Brasil está viviendo una extraña combinación de instituciones fuertes por el lado judicial, con enclenques pesos y contrapesos entre el ejecutivo y el legislativo. Hace algunas décadas observó la remoción de un presidente y ahora se encuentra ante una tesitura similar. Si resuelve bien el proceso actual y construye un efectivo sistema contra la corrupción y la impunidad, el país saldrá fortalecido y más democrático; si, por el contrario, resulta que todo acaba siendo un pleito entre intereses contrapuestos, habrá dejado escapar una extraordinaria ocasión.
La oportunidad del gobierno mexicano en materia de corrupción no es menor: en lugar de diluir la propuesta existente, haría mejor en constituir un sistema transformador que rompa con el pasado, incluso si eso implicara la exoneración de cualquier corrupción anterior. Si de nuevos paradigmas se trata, los momentos de crisis son únicos para implantarlos.
Incierto es el futuro de las instituciones de la posguerra, pero no tengo duda que saldrán mejor librados quienes tengan mayor capacidad de adaptación, así como estructuras institucionales flexibles. Alemania seguro saldrá mejor librada que Grecia y Túnez mejor que Libia. La pregunta es cómo acabaremos nosotros.
El surgimiento de numerosos candidatos en cada partido -muchos no tradicionales y algunos independientes- sugiere que las estructuras existentes no tienen capacidad de respuesta pero, también, que los jugadores se están adaptando, identificando formas de salir adelante. El lado anverso de cada problema es siempre una oportunidad.
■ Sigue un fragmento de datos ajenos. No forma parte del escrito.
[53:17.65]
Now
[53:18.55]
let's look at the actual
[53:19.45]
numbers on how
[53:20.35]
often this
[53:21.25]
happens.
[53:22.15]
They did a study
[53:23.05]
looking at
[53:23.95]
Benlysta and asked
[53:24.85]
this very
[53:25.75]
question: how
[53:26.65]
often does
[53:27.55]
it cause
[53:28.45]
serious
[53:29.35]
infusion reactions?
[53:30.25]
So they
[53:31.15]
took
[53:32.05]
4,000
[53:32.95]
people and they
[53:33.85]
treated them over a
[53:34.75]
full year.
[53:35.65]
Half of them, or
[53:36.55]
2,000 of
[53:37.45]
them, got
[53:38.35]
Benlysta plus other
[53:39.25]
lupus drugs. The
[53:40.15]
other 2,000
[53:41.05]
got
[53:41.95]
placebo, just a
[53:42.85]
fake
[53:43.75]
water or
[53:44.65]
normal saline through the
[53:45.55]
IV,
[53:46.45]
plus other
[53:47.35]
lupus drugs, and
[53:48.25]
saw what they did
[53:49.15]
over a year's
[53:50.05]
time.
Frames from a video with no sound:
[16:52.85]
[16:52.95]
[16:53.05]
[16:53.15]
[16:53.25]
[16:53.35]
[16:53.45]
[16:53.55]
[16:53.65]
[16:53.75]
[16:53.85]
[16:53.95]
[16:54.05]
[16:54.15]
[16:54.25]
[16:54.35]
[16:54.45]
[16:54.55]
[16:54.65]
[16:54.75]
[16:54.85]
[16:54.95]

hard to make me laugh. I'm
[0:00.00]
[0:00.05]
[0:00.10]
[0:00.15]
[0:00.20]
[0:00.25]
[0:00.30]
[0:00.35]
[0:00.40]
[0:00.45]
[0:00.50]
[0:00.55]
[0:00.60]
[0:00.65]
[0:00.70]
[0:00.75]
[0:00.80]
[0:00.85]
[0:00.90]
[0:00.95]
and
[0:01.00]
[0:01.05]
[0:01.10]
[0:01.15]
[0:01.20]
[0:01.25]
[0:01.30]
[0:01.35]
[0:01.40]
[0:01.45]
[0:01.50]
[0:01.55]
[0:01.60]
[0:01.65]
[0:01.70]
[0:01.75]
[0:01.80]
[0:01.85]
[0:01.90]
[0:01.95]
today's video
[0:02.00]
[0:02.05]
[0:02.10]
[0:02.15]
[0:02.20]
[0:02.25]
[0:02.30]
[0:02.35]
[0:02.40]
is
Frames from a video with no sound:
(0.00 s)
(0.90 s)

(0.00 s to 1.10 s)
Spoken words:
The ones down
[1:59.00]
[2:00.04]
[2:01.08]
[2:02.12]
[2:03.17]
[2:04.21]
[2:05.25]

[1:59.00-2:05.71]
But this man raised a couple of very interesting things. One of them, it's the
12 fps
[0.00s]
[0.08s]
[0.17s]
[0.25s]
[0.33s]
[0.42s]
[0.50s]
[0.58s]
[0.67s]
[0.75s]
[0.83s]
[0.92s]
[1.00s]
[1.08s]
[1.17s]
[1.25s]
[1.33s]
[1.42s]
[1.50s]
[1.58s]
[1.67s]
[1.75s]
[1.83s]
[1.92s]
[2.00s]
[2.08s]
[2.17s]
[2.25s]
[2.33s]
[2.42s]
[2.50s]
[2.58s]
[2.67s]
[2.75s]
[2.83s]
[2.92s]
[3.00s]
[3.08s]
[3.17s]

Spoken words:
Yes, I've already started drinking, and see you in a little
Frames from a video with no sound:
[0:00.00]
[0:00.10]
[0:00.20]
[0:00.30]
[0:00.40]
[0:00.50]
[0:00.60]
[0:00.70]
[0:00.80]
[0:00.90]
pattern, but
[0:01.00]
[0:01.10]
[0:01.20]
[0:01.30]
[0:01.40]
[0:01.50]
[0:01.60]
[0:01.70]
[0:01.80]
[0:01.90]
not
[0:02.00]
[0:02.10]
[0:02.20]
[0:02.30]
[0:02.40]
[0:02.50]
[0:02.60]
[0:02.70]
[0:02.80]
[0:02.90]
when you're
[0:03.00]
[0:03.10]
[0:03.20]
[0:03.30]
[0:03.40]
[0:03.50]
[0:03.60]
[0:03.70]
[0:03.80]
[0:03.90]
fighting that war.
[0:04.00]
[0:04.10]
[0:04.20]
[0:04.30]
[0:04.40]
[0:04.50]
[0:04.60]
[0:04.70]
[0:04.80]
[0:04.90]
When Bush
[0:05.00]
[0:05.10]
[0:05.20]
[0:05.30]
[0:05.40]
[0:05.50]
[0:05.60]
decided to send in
Poco antes de morir, Steve Jobs dijo algo que es absolutamente aplicable al momento actual: “la innovación nada tiene que ver con cuánto se gasta en investigación y desarrollo. Cuando Apple sacó la Mac, IBM gastaba más de cien veces en investigación. Esto no es sobre dinero; este es un asunto de personas, de liderazgo y de qué tan claro tiene uno el panorama”.
Los paradigmas y los problemas cambian, pero lo único que importa es la claridad del momento, la capacidad de construir y responder, así como la flexibilidad para hacerlo de manera oportuna. ¿Dónde cree usted que estamos nosotros ante estas disyuntivas?